Please print out the entries below unchanged and skip the images.

Saved entries:
++++++++++++++++++++

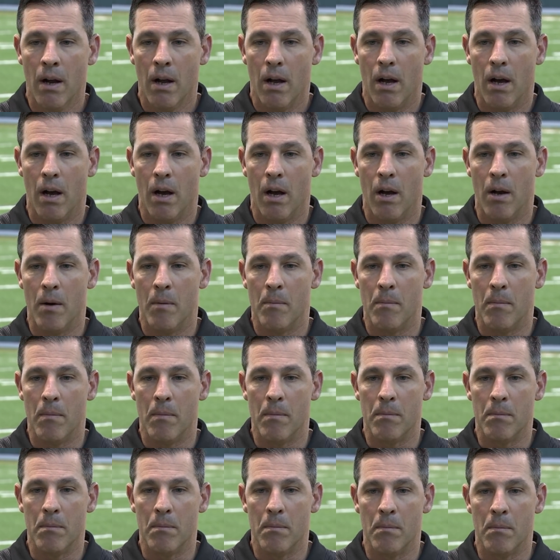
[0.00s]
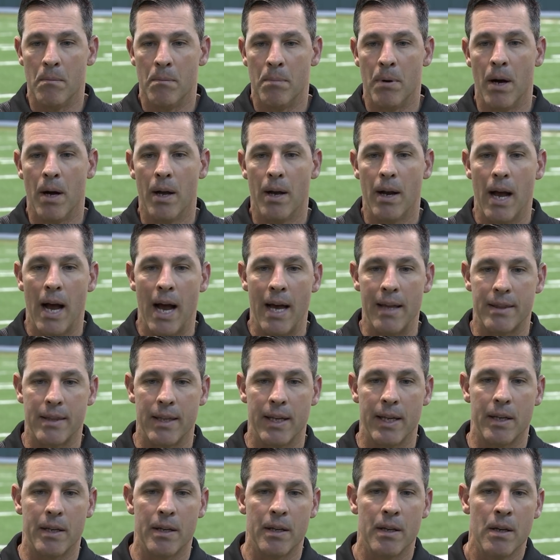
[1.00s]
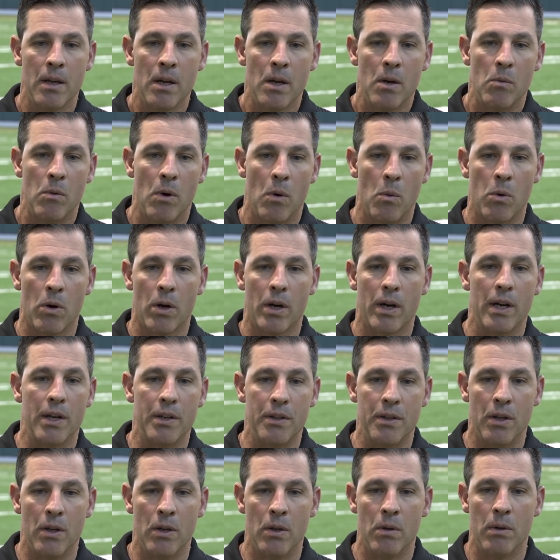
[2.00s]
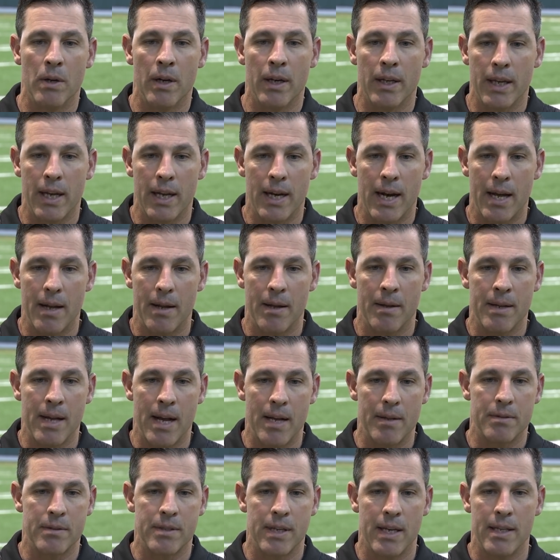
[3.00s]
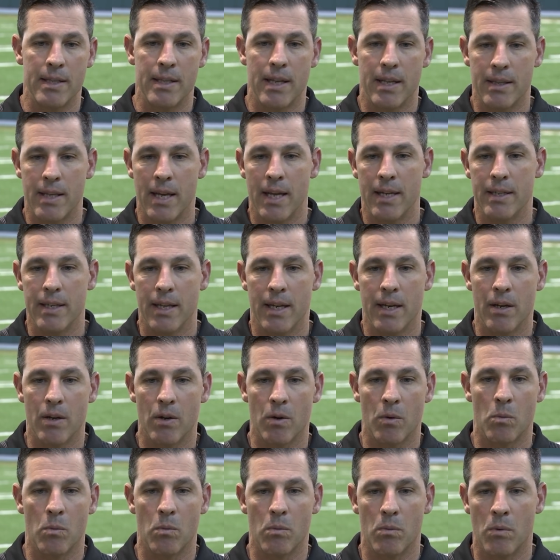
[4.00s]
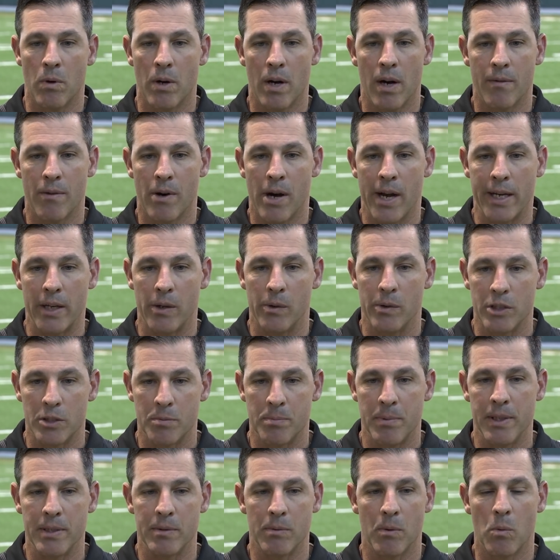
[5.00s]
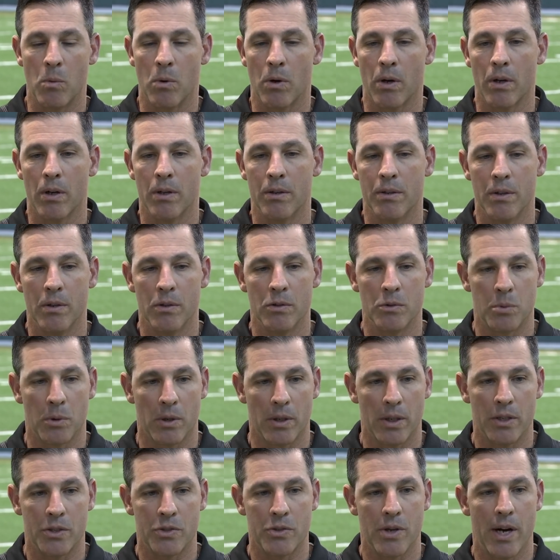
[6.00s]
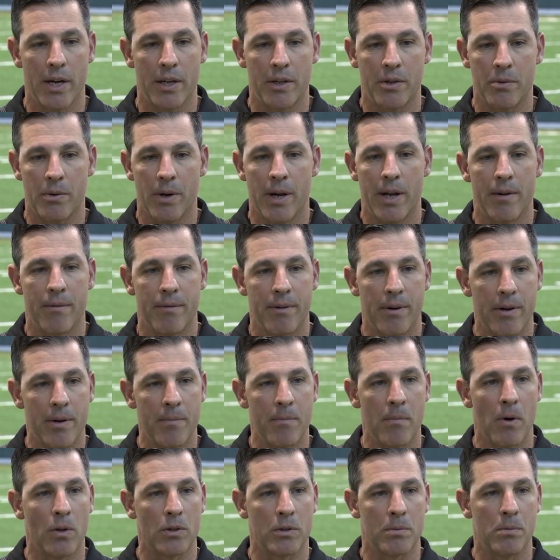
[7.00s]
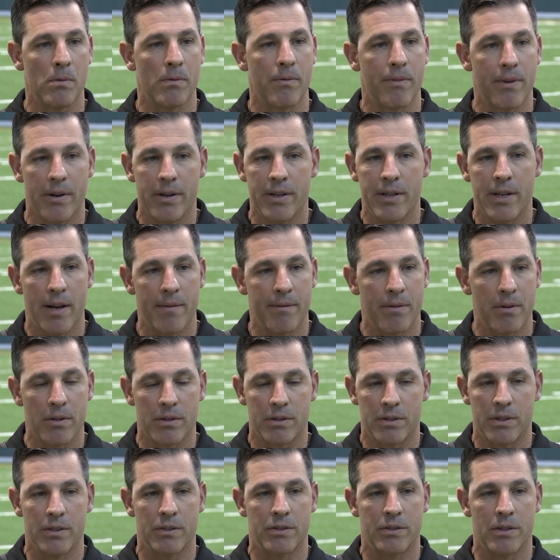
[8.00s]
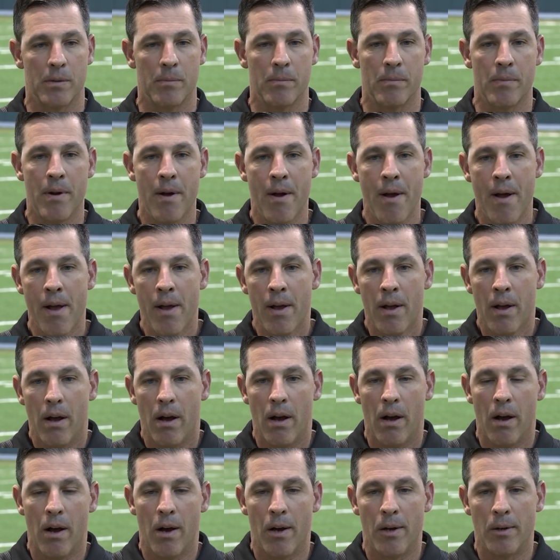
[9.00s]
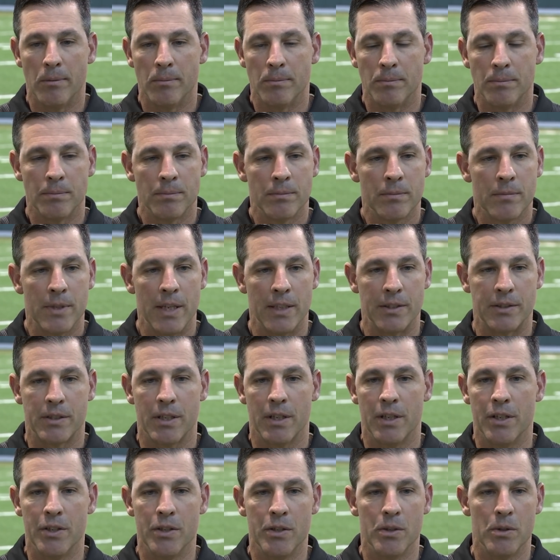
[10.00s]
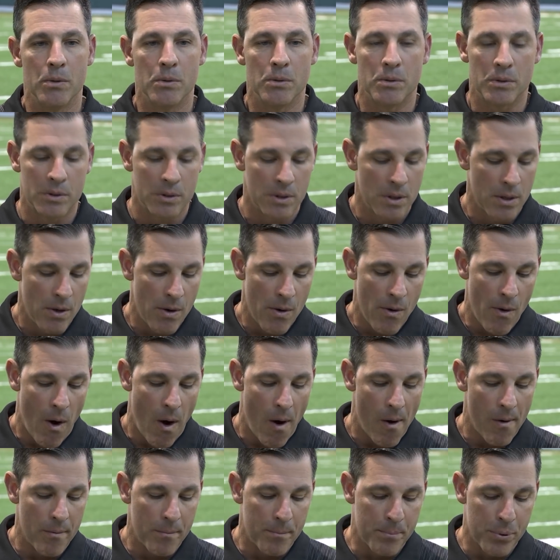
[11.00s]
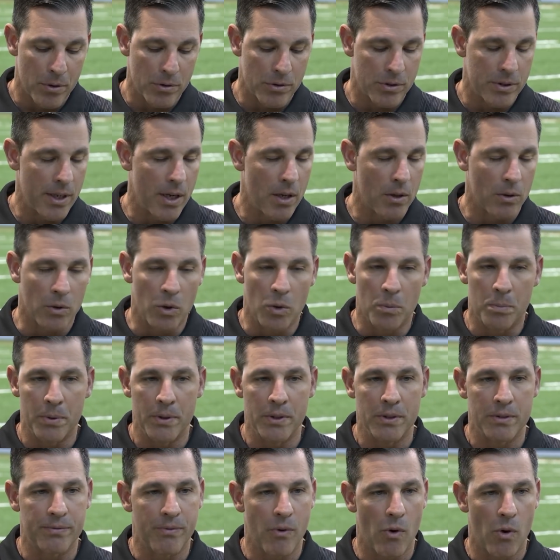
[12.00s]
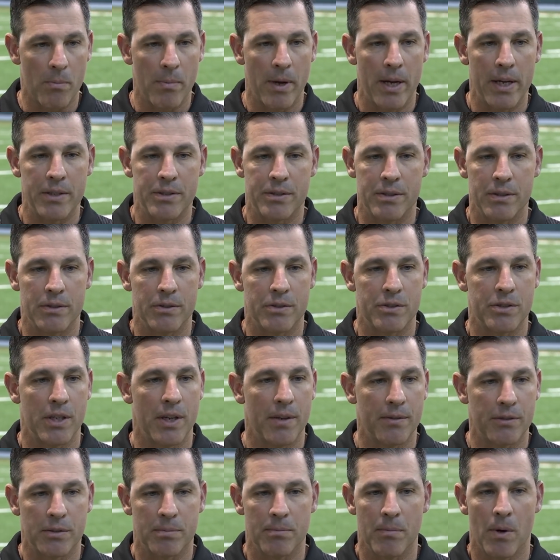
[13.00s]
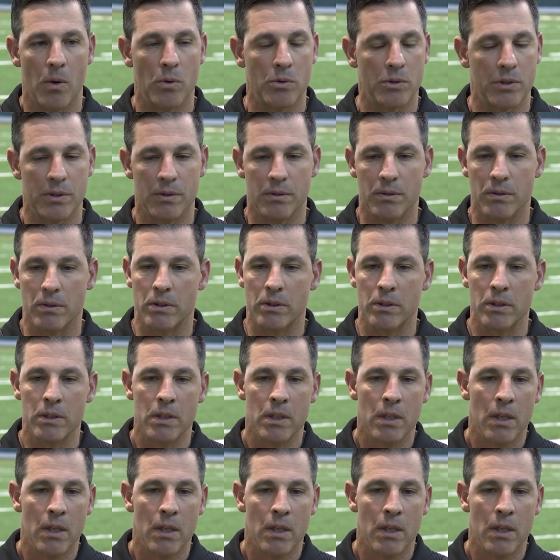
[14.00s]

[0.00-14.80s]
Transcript: But I think what we're going to do, and again, I'm not saying that they didn't or whatever, I can only speak to what we're going to do, is we're going to try to create a very multiple, very diverse system that's going to use personnel groupings, formations, shifts, motions,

++++++++++++++++++++

### Task response:
[0.00s]
[1.00s]
[2.00s]
[3.00s]
[4.00s]
[5.00s]
[6.00s]
[7.00s]
[8.00s]
[9.00s]
[10.00s]
[11.00s]
[12.00s]
[13.00s]
[14.00s]

[0.00-14.80s]
Transcript: But I think what we're going to do, and again, I'm not saying that they didn't or whatever, I can only speak to what we're going to do, is we're going to try to create a very multiple, very diverse system that's going to use personnel groupings, formations, shifts, motions,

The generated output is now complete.